[Goal of the exercise] Retype exactly what appears below from the line containing "(8.10 s to 9.00 s)" down to the line containing "(0.00 s to 18.90 s)", keeping both end lines. Do not include pictures.

[Supplied data]
--------
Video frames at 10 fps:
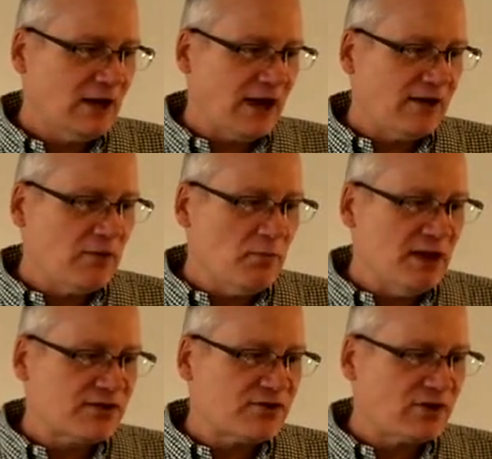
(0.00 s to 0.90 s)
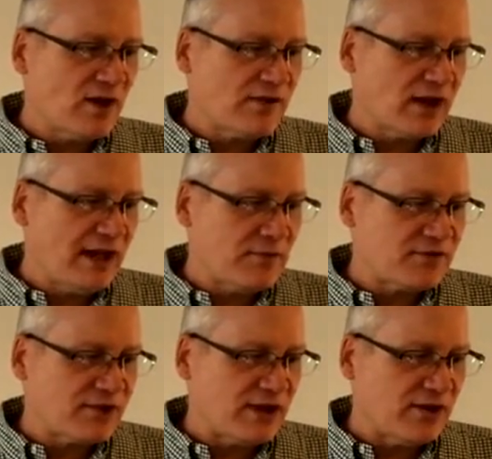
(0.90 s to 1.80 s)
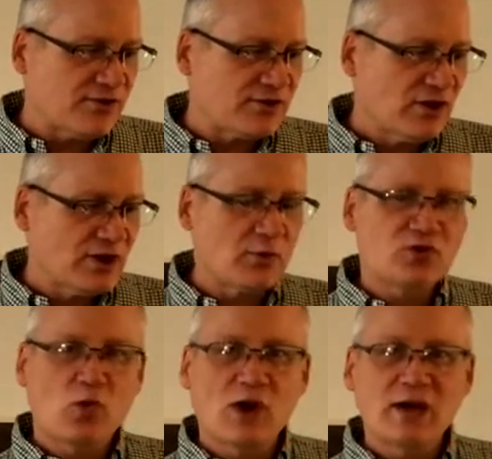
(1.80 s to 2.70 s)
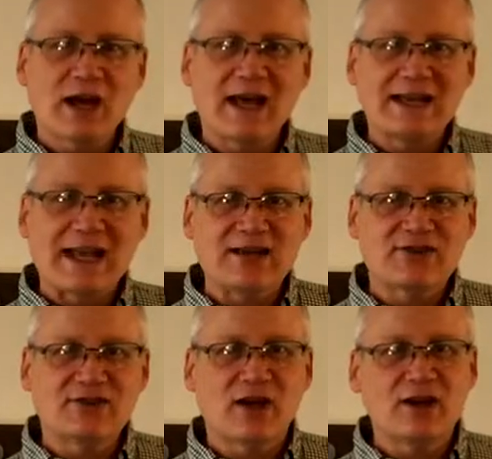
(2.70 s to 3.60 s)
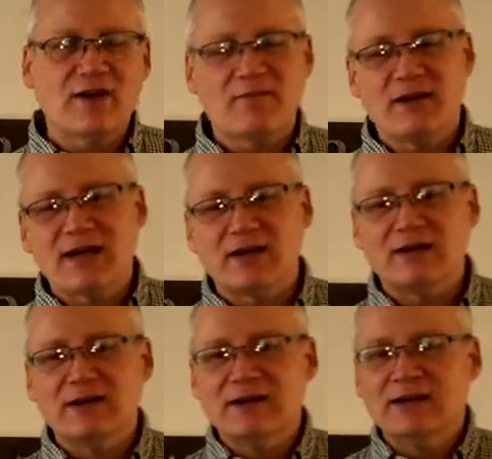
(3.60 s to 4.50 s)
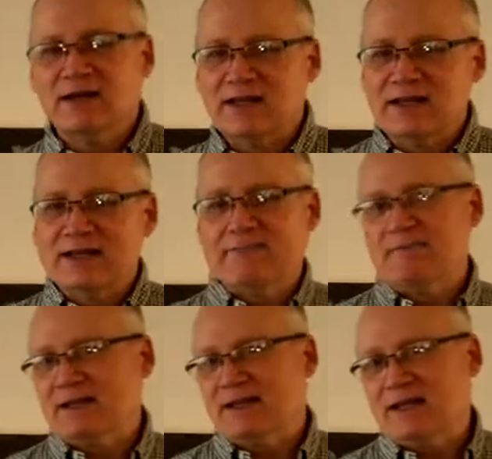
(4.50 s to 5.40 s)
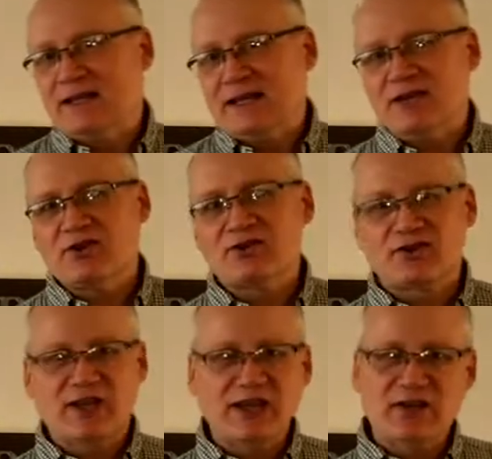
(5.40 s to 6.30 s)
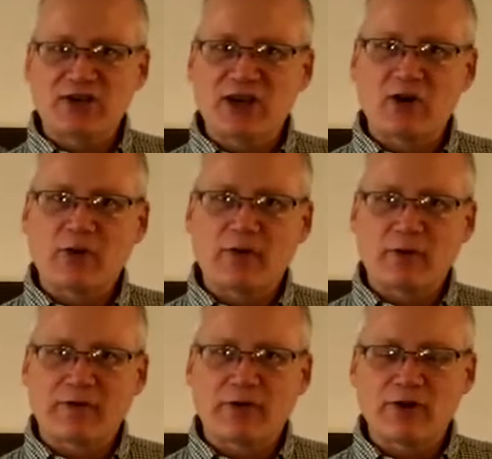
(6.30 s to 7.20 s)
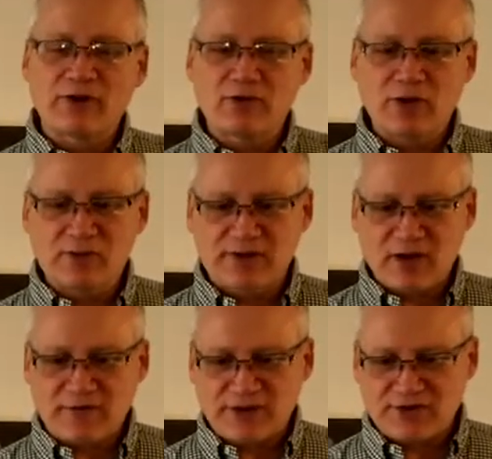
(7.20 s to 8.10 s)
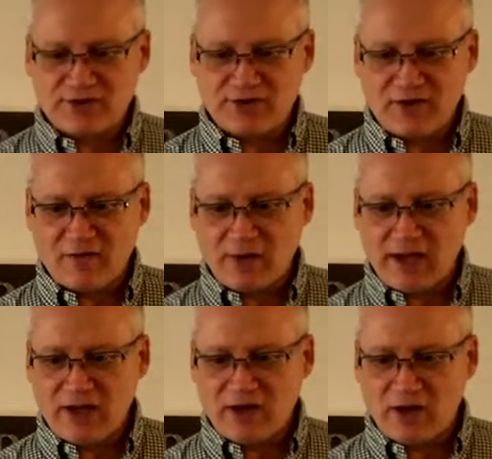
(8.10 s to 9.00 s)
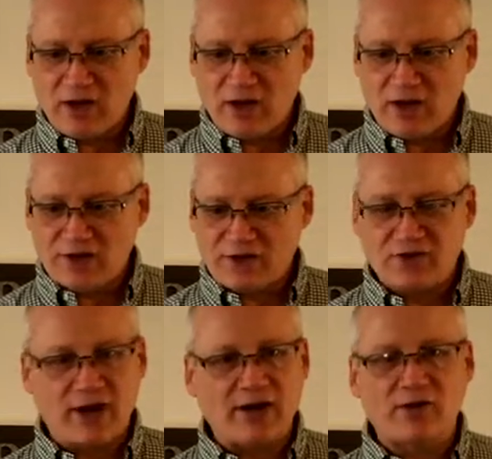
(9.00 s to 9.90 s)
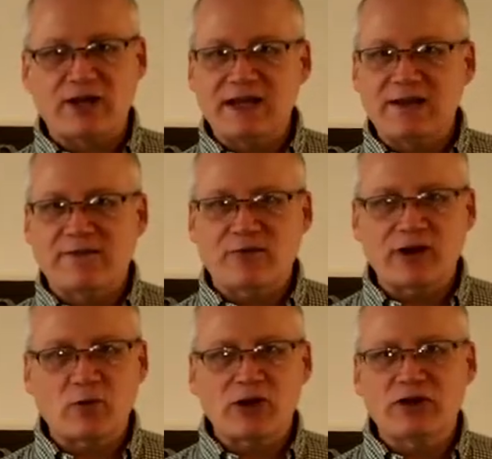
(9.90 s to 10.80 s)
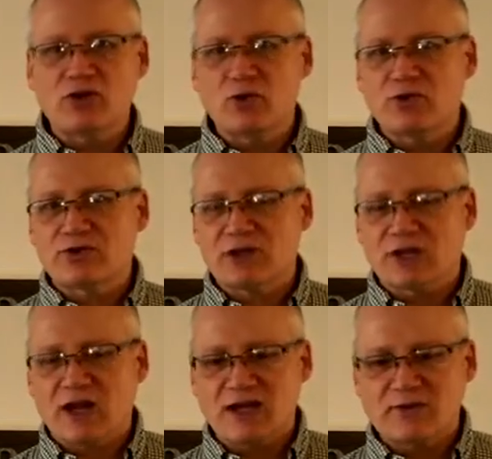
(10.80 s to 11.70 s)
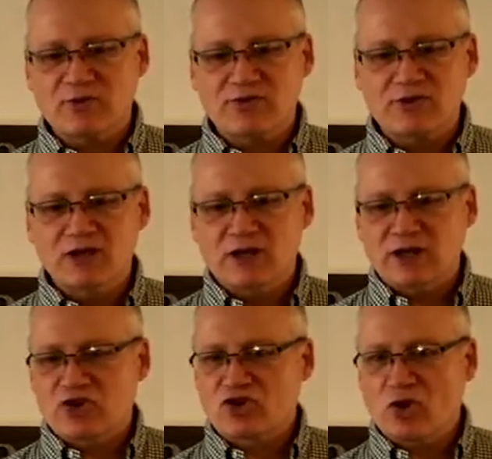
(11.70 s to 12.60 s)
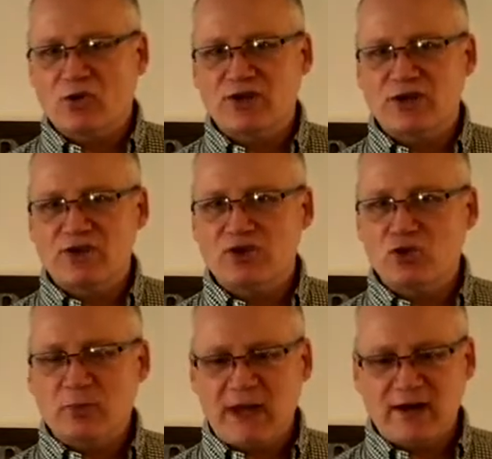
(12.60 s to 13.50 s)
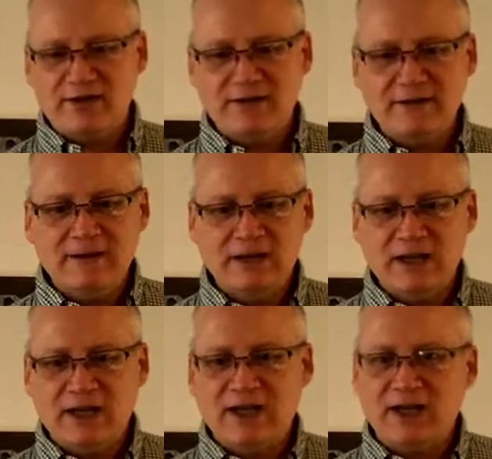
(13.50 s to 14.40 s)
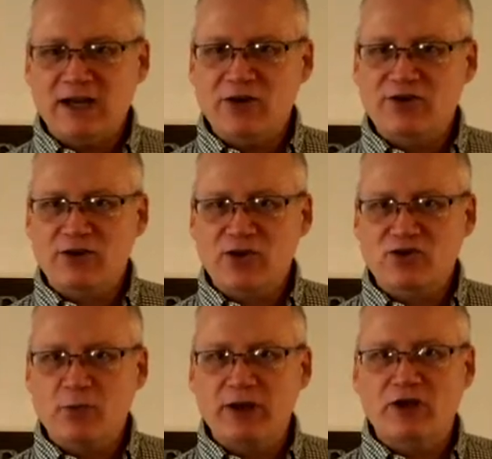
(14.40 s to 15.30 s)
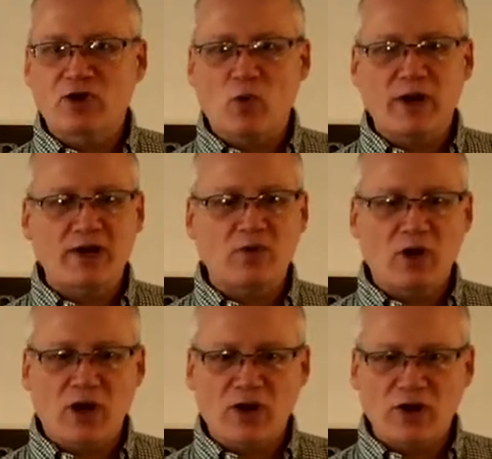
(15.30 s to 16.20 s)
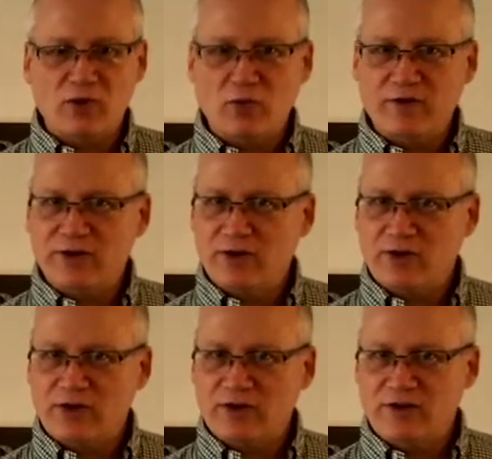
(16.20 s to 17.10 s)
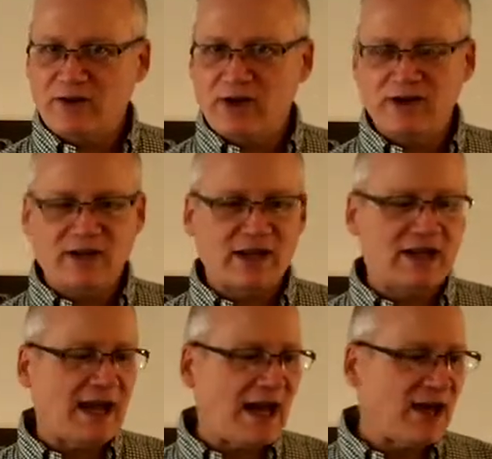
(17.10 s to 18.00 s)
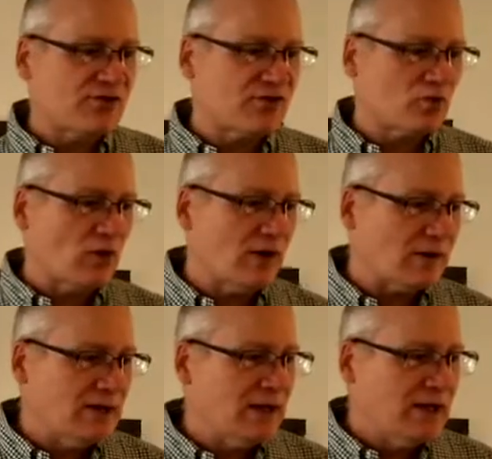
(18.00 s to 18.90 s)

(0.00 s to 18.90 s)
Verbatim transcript: And in the midst of the lampstands, there was one like a son of man. He is, he is here referring to himself as the Son of Man. Uh, uh it's a title that he frequently used in the Gospels. It shows his humanity, and that here he's also being equated uh, and revealed the divinity that he has as well.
--------
[Response for this exercise]
(8.10 s to 9.00 s)
(9.00 s to 9.90 s)
(9.90 s to 10.80 s)
(10.80 s to 11.70 s)
(11.70 s to 12.60 s)
(12.60 s to 13.50 s)
(13.50 s to 14.40 s)
(14.40 s to 15.30 s)
(15.30 s to 16.20 s)
(16.20 s to 17.10 s)
(17.10 s to 18.00 s)
(18.00 s to 18.90 s)

(0.00 s to 18.90 s)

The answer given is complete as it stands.